Site Reliability Engineer (SRE)

  • Charles Simon Associates Ltd
  • 17/10/2025
Full time Information Technology Telecommunications

Job Description

Site Reliability Engineer - (SRE, Terraform, AKS, Azure, Kubernetes, PowerShell, Python, Bash, Datadog, Monitoring Tools) - Permanent - Remote

Location: Remote (occasional travel to Nottinghamshire HQ)

Salary: Up to £70,000 per annum + benefits

Start Date: ASAP

Charles Simon Associates are working with a global organisation who are looking to recruit a Site Reliability Engineer (SRE) on a permanent basis. This is an exciting opportunity to join a forward-thinking business where reliability, scalability, and automation are at the heart of technology delivery.

Responsibilities include:

  • Designing and enforcing SLOs, SLIs, and SLAs to ensure high reliability and performance.
  • Building and maintaining monitoring/observability solutions (Datadog, Grafana, Azure Application Insights, Log Analytics).
  • Managing Infrastructure as Code (Terraform, Pulumi, CloudFormation) for scalable, repeatable deployments.
  • Automating with PowerShell, Python, or Bash to drive efficiency.
  • Supporting Kubernetes and AKS environments in production.
  • Leading incident response, postmortems, and continuous improvement processes.
  • Driving cost optimisation, capacity planning, and load testing.
  • Championing best practices in cloud security and resilience.
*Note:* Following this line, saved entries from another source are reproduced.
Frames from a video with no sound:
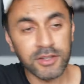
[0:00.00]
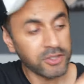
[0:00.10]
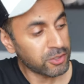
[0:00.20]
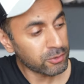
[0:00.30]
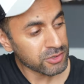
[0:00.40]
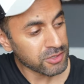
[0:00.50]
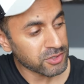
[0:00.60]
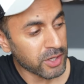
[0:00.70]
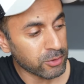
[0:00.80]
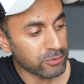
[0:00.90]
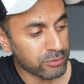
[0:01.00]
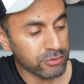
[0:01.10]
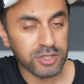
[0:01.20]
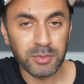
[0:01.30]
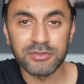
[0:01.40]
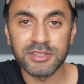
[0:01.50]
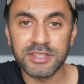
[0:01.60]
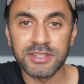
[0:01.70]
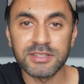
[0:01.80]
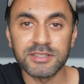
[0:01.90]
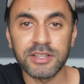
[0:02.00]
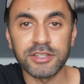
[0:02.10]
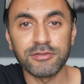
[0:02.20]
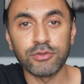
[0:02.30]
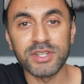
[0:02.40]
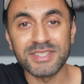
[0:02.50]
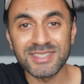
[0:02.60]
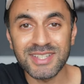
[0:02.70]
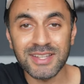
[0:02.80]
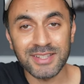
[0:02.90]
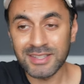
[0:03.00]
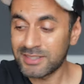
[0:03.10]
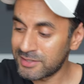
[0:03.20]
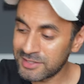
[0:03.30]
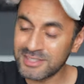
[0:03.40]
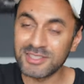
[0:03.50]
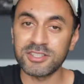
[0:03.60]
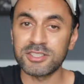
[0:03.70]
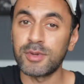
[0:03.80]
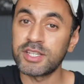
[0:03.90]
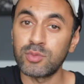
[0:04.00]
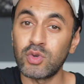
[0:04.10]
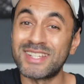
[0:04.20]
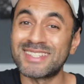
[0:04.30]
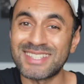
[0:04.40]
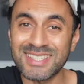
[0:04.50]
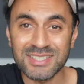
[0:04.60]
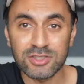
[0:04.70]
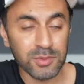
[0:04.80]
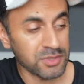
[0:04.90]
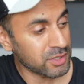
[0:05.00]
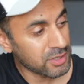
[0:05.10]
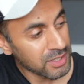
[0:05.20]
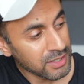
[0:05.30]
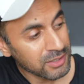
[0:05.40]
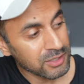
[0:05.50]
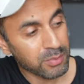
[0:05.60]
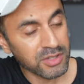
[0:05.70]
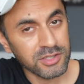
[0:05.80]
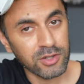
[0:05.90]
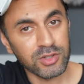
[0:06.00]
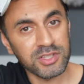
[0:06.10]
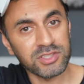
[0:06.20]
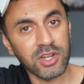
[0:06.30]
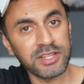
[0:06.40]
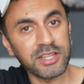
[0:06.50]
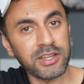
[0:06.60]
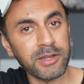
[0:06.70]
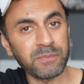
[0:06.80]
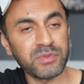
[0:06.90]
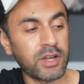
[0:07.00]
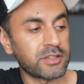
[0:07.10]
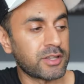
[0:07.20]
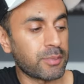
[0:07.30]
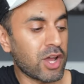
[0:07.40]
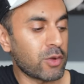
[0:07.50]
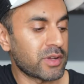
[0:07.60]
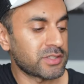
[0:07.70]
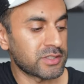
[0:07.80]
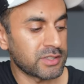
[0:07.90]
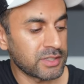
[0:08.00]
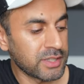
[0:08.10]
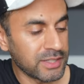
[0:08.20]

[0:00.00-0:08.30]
Now you can also cycle through some of the things that you've already set and this is customizable in the settings option. The button on the side there under the power button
Key Skills & Experience Required:

  • Proven Site Reliability Engineering background.
  • Strong Terraform skills with live environment deployment.
  • Kubernetes / AKS expertise.
  • Scripting in PowerShell, Python or Bash.
  • Monitoring experience (Datadog preferred, Azure or Grafana considered).
  • Background in web applications and distributed systems.

Desirable Skills:

  • Knowledge of Microservices Architecture.
  • Familiarity with Kanban.
  • Experience with Puppet or Chef

If you're passionate about Site Reliability Engineering and want to work in an environment where "that will do" is never good enough, this role is for you.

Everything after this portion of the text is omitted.